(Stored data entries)
# # #

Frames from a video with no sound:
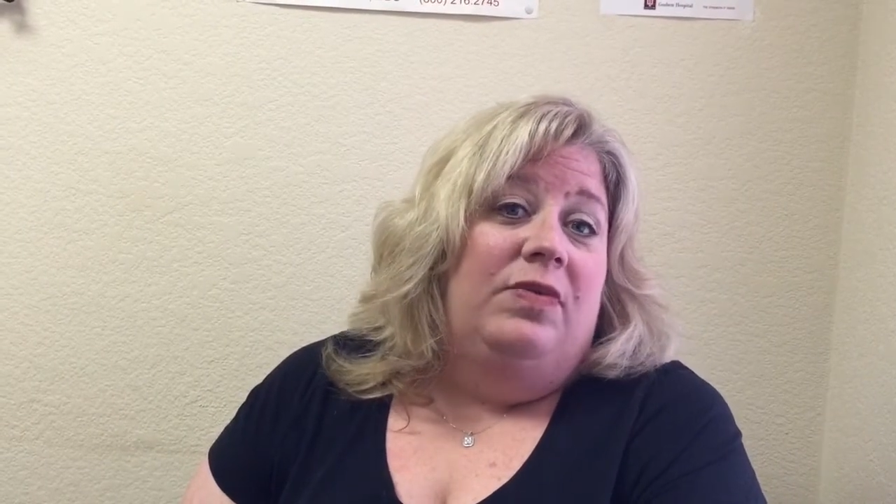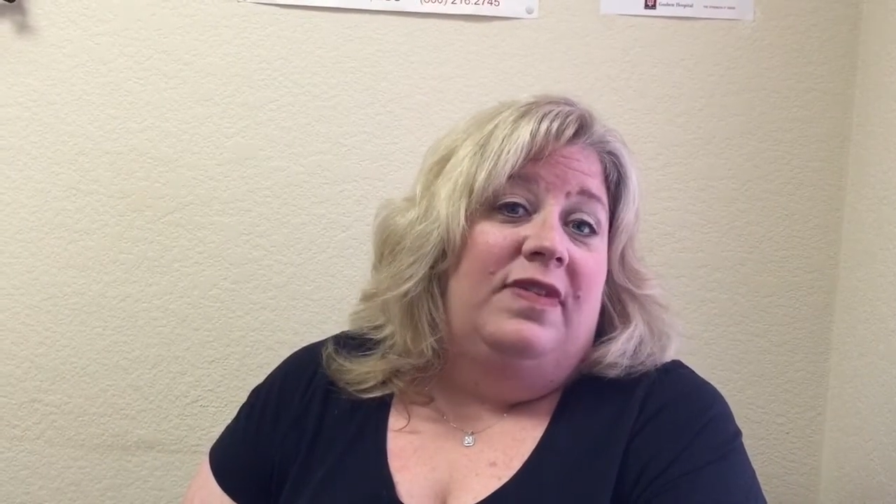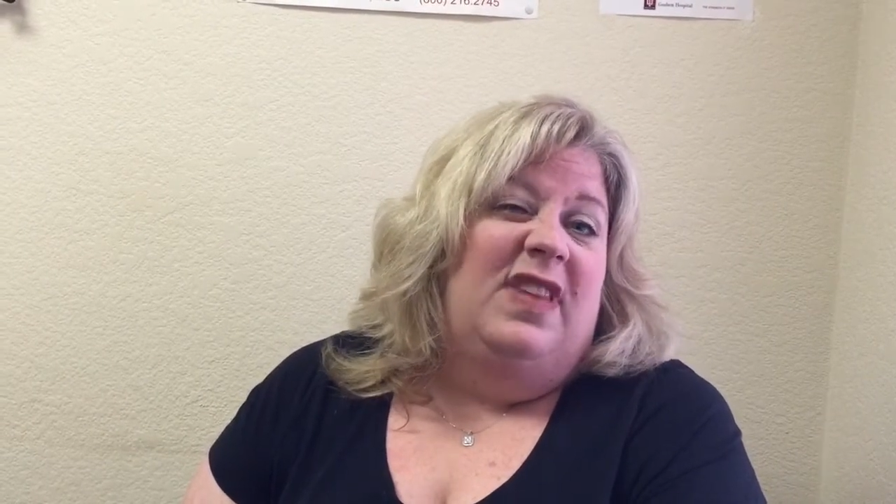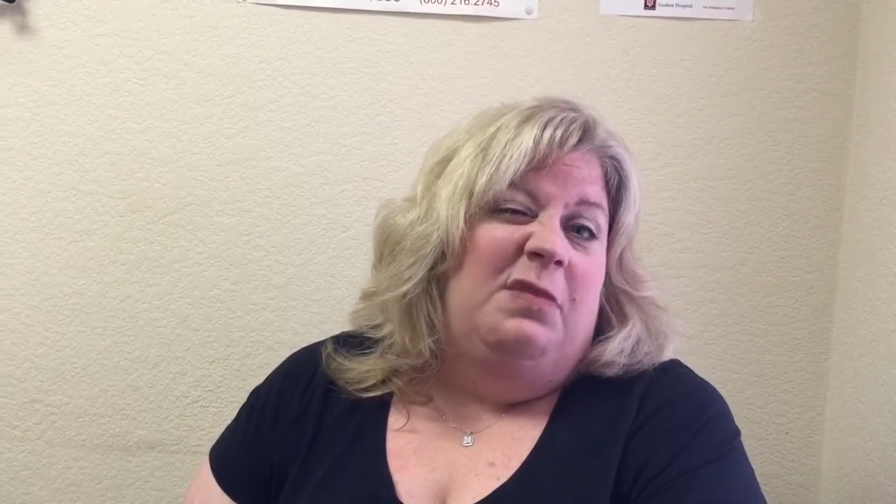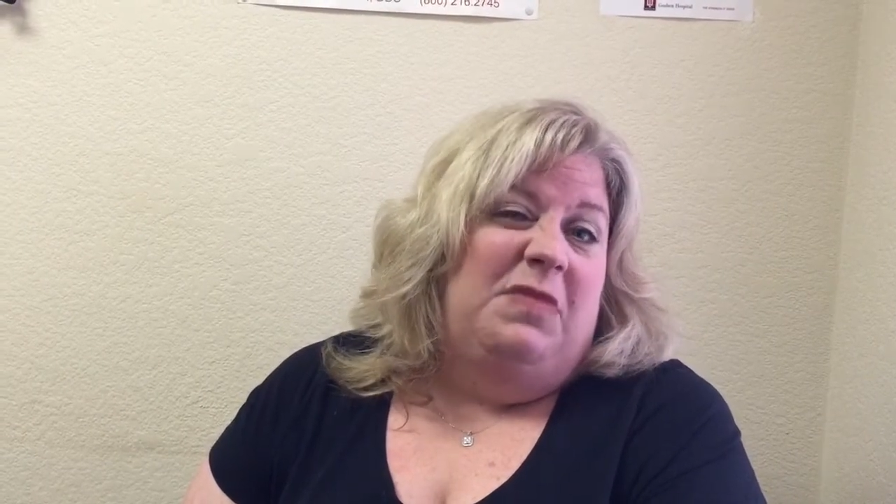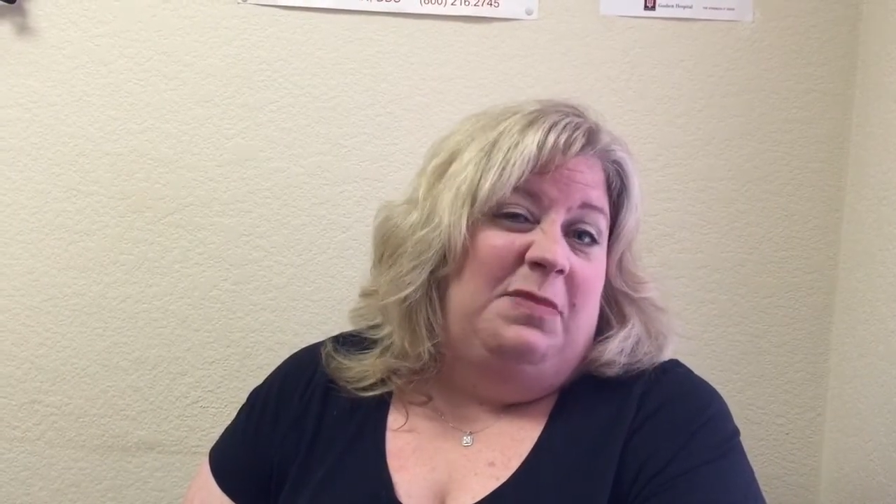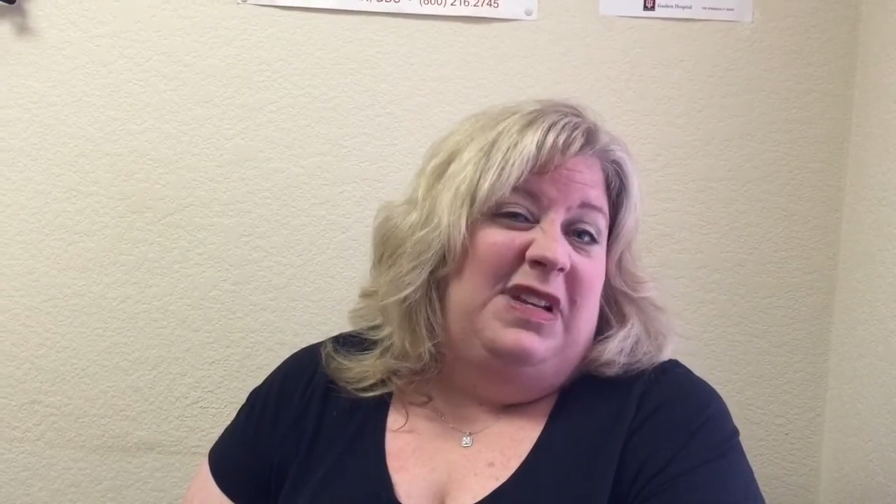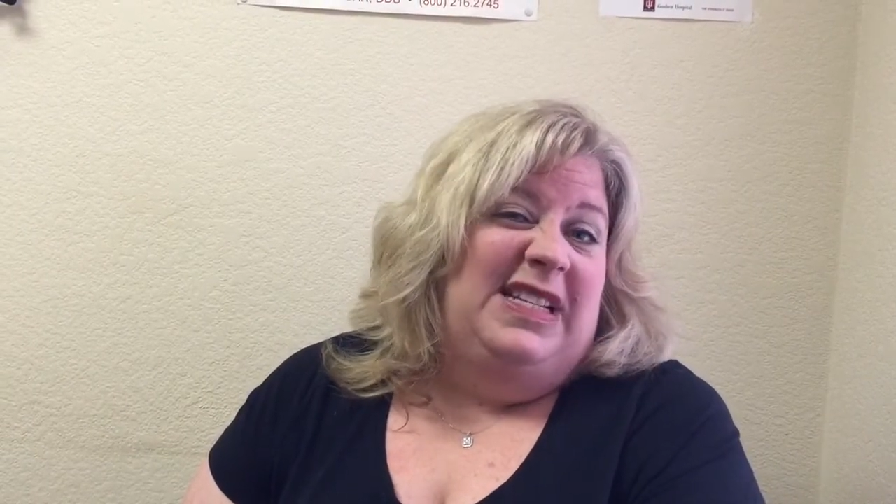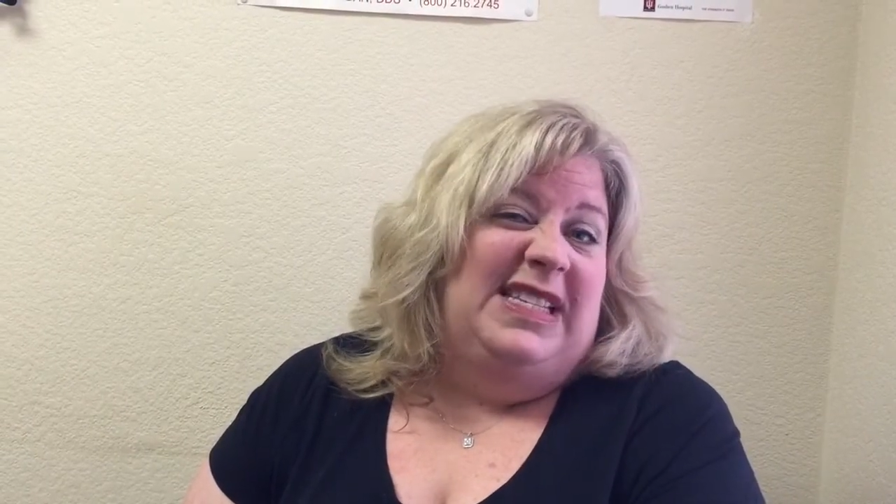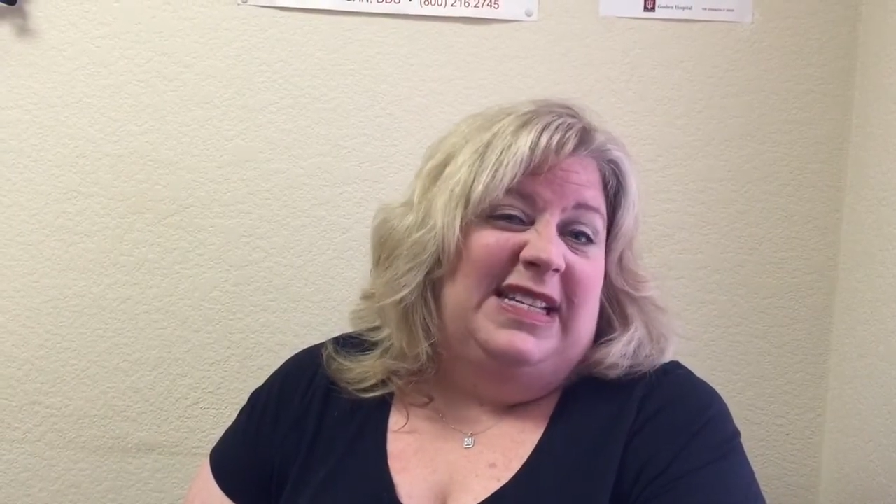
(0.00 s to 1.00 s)
sleep
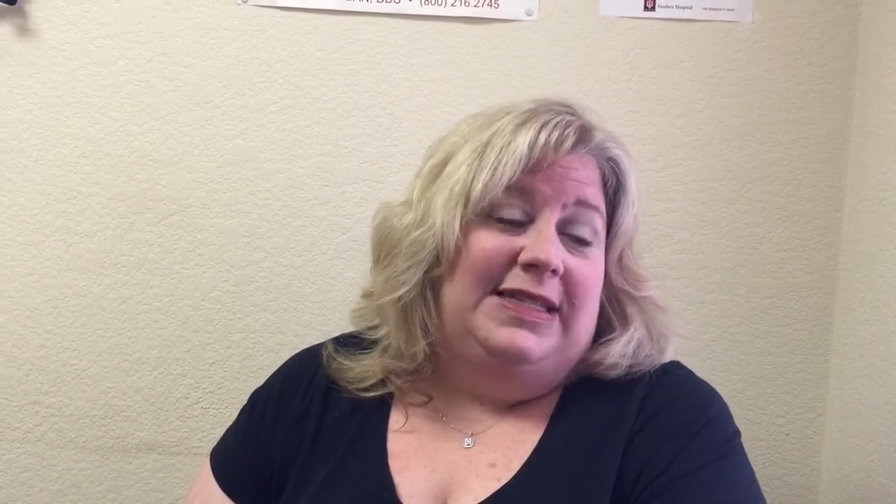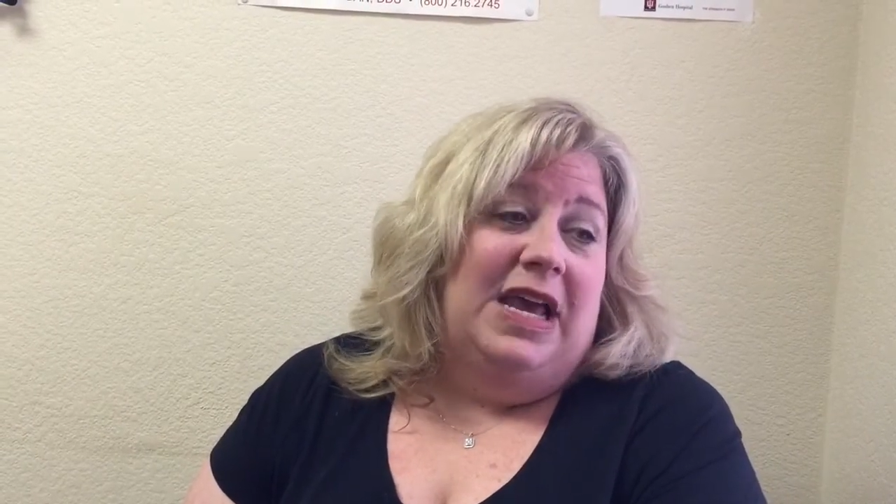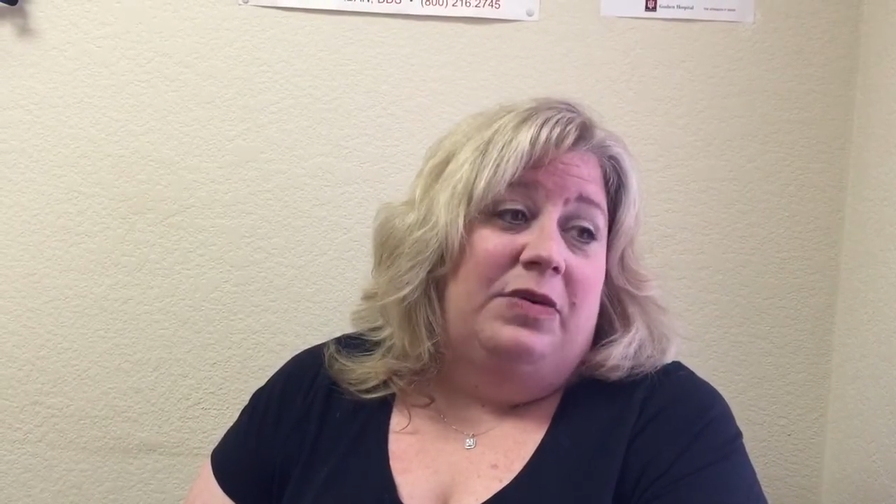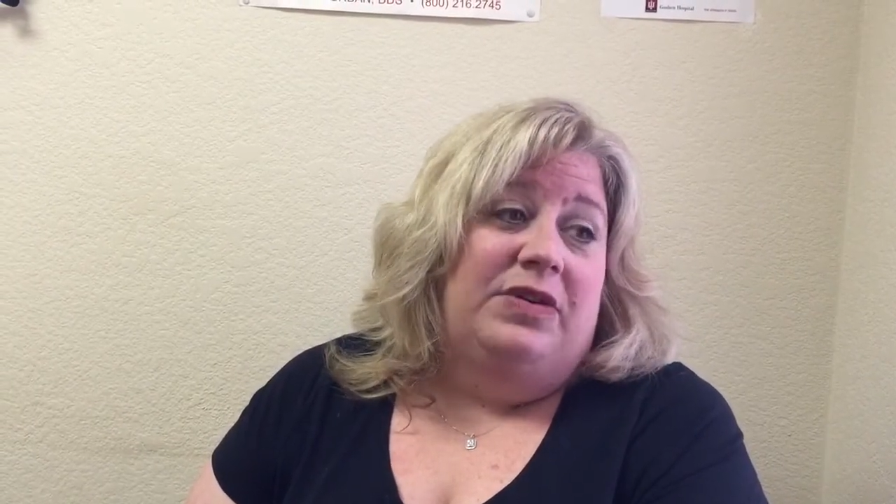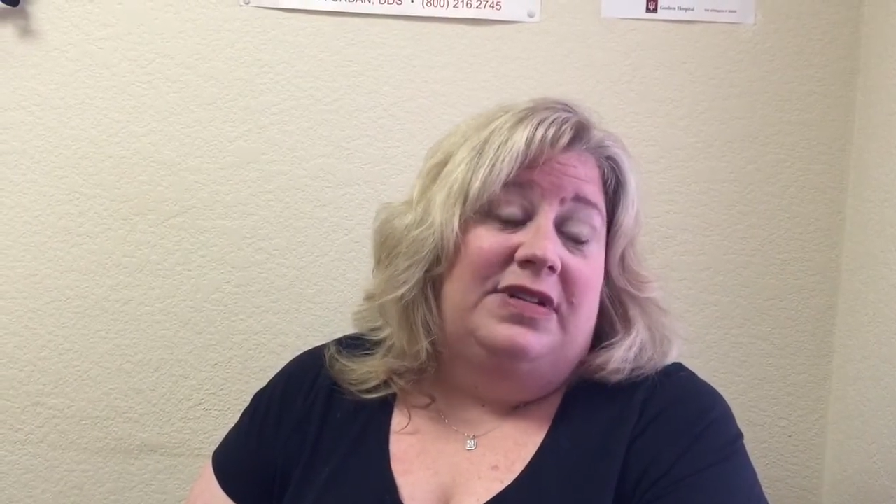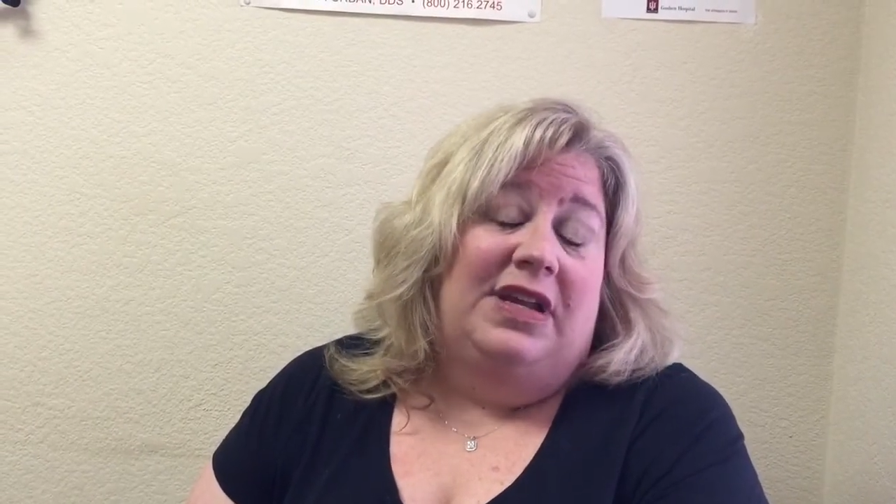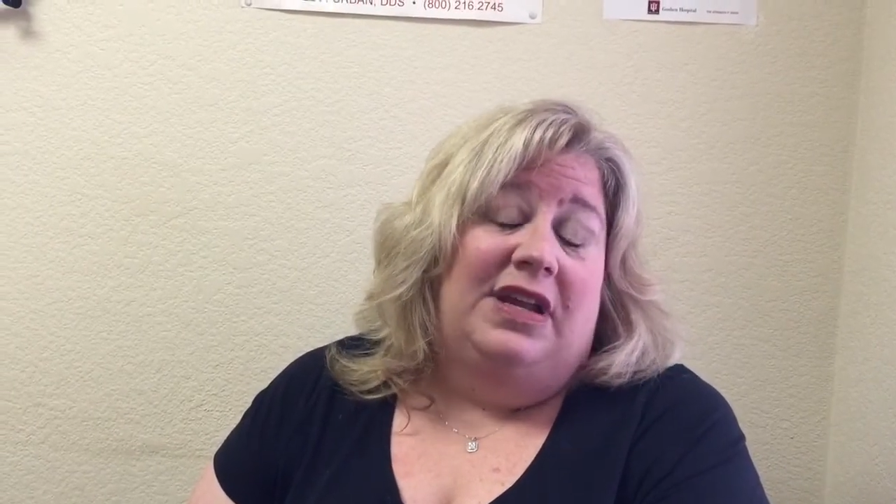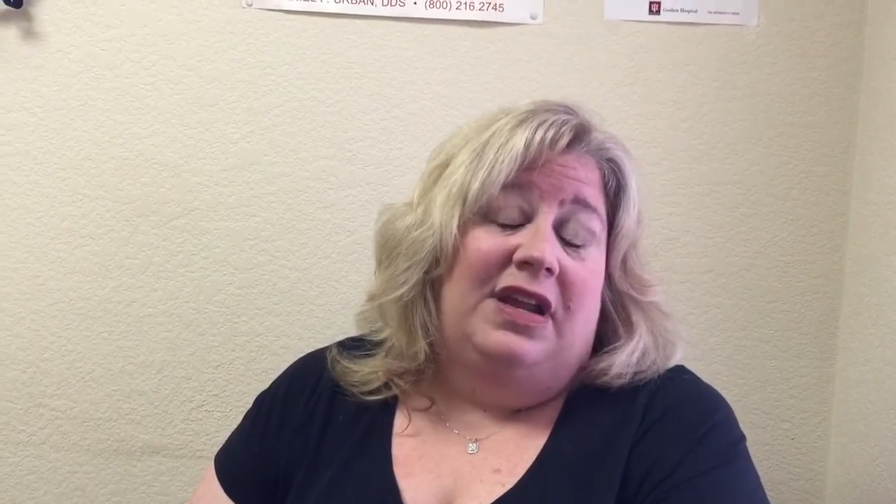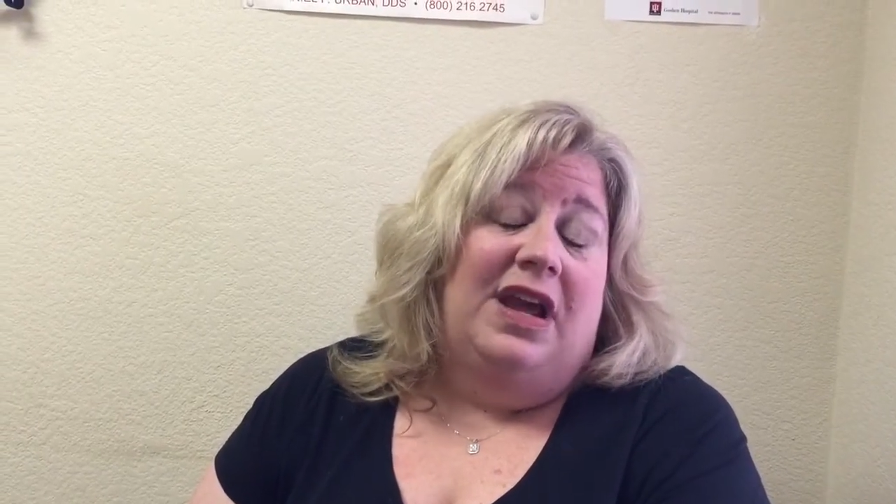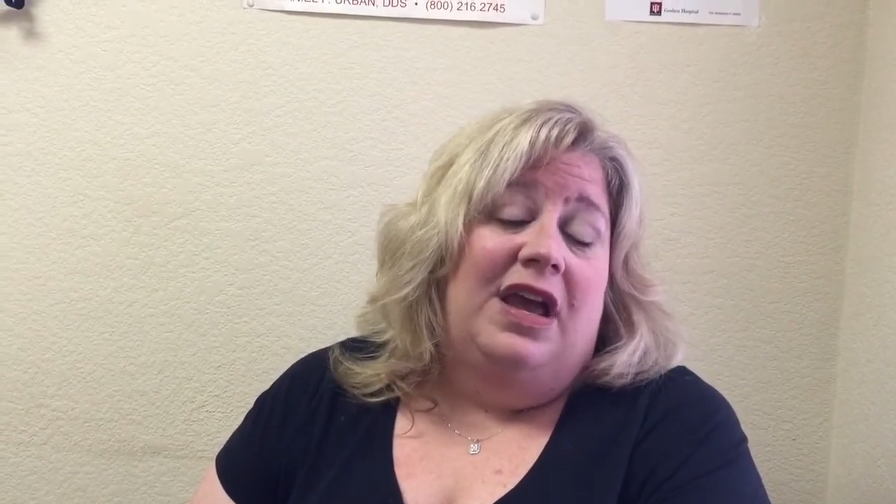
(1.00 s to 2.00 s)
maybe 6 hours
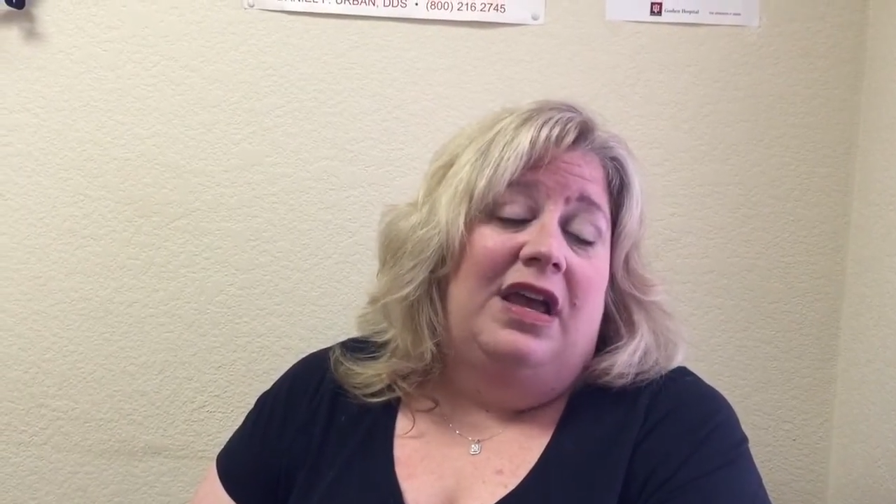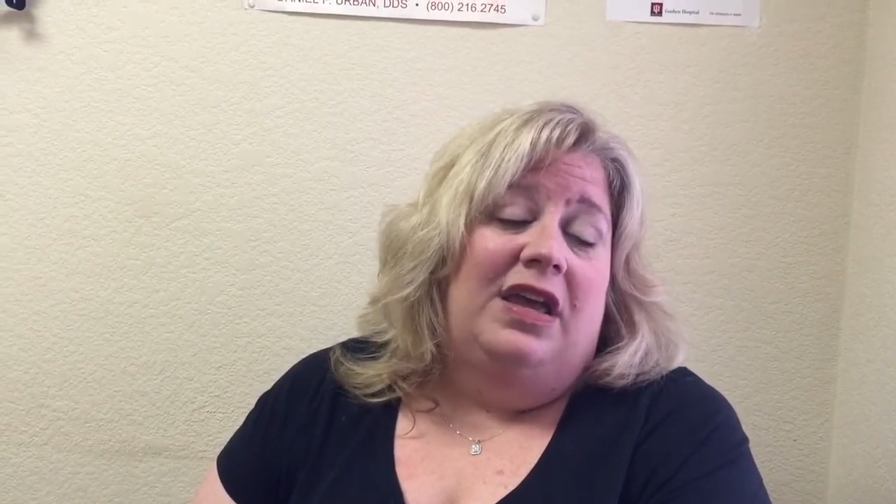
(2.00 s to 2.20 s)
and I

# # #

PROBLEM TO WORK ON – All of the data above should be transcribed verbatim, with pictures omitted.

ANSWER BOX –
Frames from a video with no sound:
(0.00 s to 1.00 s)
sleep
(1.00 s to 2.00 s)
maybe 6 hours
(2.00 s to 2.20 s)
and I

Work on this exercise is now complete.